Amit Kumar has purchased over 10,000 shares on the open market since November 2008 (6,000+ shares in August) and has reiterated numerous times in conference calls and private phone calls that he believes the equity is “grossly undervalued.”

2. Short interest (representing over 5% of s/o and over 10x average daily trading volume) may come under pressure as asset sales are announced.

3. Bidding process is about to begin.

Last week, the company announced that it has engaged multiple investment bankers to aid the company in an “effort to unlock shareholder value.” This could mean, according to CEO Amit Kumar, the sale of all or a portion of the business. This is the catalyst the stock needs to unlock the value in its underlying assets. Recently, comparable companies have successfully monetized their assets in the diagnostics space. For instance LabCorp (NYSE: LH) offered $4.55 per share of Monogram Biosciences (NASDAQ: MGRM) to acquire the company in July, for a total valuation of Monogram of $155 million (including the assumption of debt).

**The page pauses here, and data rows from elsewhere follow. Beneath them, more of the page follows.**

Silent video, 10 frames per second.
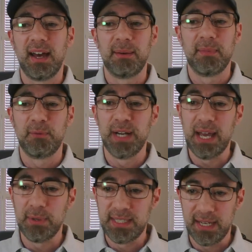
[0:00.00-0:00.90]
what I
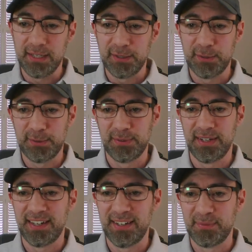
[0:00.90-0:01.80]
would tell you,
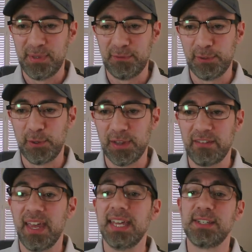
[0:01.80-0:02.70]
Tiff Locally,
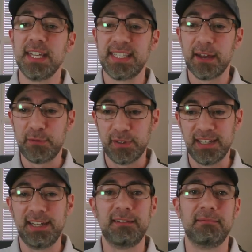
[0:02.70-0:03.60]
is
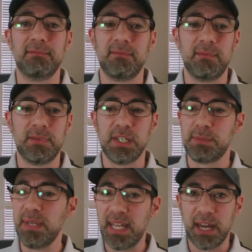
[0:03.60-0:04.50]
definitely just
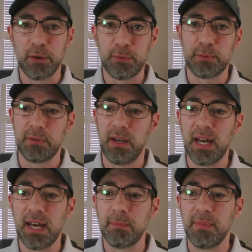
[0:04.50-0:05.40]
be careful.
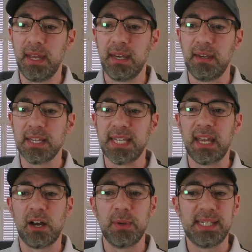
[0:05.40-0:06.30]
And as they
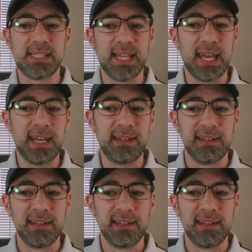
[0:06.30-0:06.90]
always say,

It’s hard to say how the market will value the various assets owned by CBMX, but one can be fairly certain that purchasing the stock around $6 creates a huge margin of safety for the patient investor.

[Full Disclosure: We have a holding in CBMX. This is neither a recommendation to buy or sell any securities. All information provided believed to be reliable and presented for information purposes only. Do your own research before investing in any security.]